>>>>

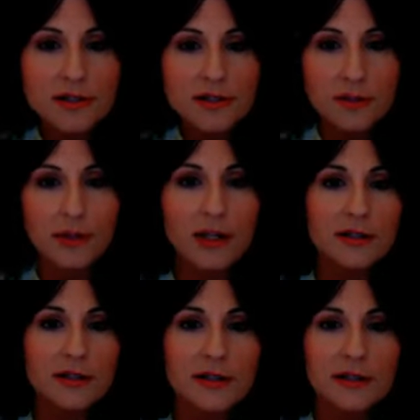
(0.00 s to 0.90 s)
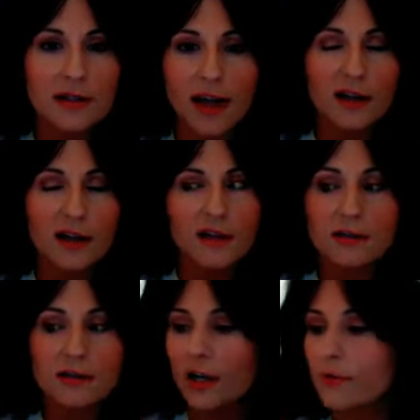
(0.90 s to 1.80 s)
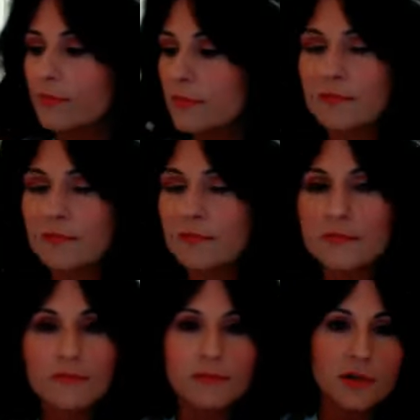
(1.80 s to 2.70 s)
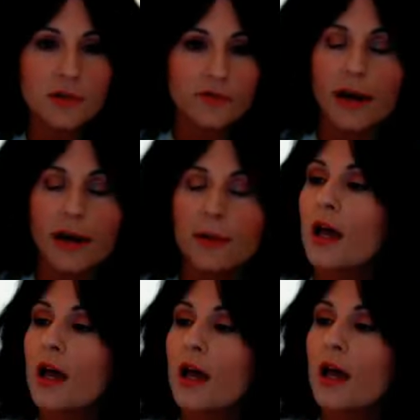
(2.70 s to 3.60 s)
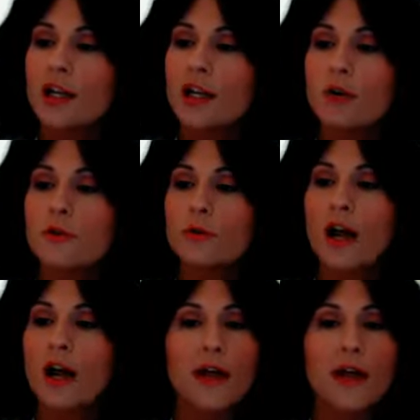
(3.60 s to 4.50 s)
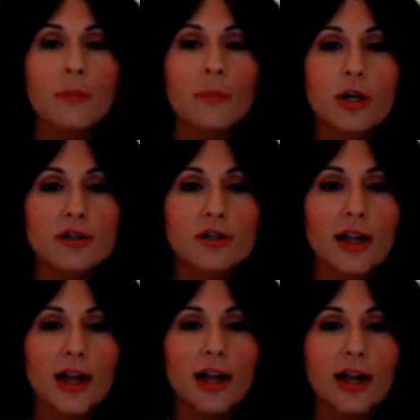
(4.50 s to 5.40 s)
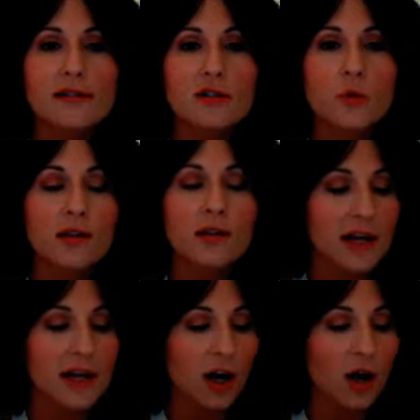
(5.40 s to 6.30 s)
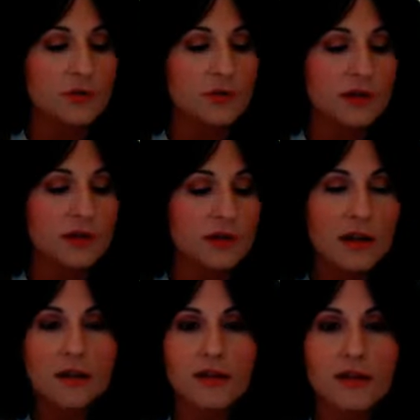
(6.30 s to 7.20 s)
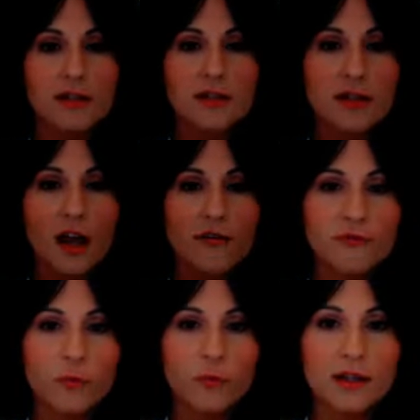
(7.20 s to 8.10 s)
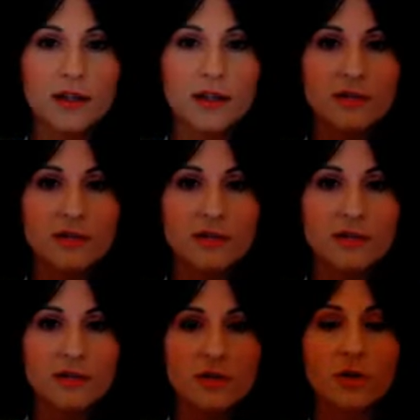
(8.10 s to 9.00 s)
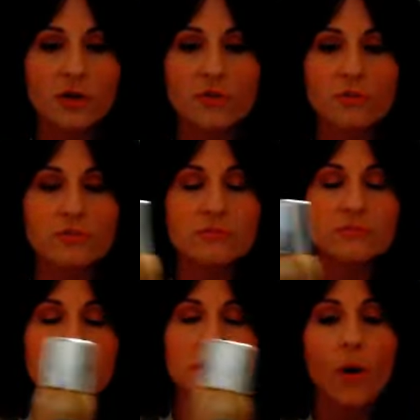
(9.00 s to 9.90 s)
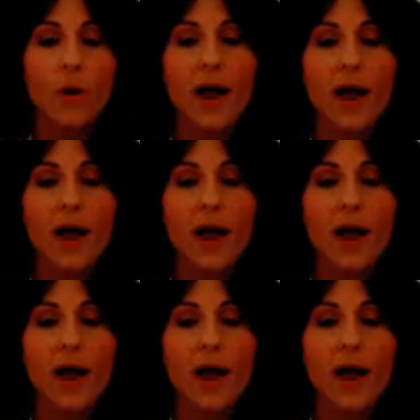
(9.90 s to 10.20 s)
similarity to that. I don't know. Love that. I go through a lot of the airbrush legs to even out this stuff, when it streaks or, you know, what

<<<<

**EXERCISE AIM:** Render the data above verbatim and without pictures.

**REPLY TO THE TASK:**
(0.00 s to 0.90 s)
(0.90 s to 1.80 s)
(1.80 s to 2.70 s)
(2.70 s to 3.60 s)
(3.60 s to 4.50 s)
(4.50 s to 5.40 s)
(5.40 s to 6.30 s)
(6.30 s to 7.20 s)
(7.20 s to 8.10 s)
(8.10 s to 9.00 s)
(9.00 s to 9.90 s)
(9.90 s to 10.20 s)
similarity to that. I don't know. Love that. I go through a lot of the airbrush legs to even out this stuff, when it streaks or, you know, what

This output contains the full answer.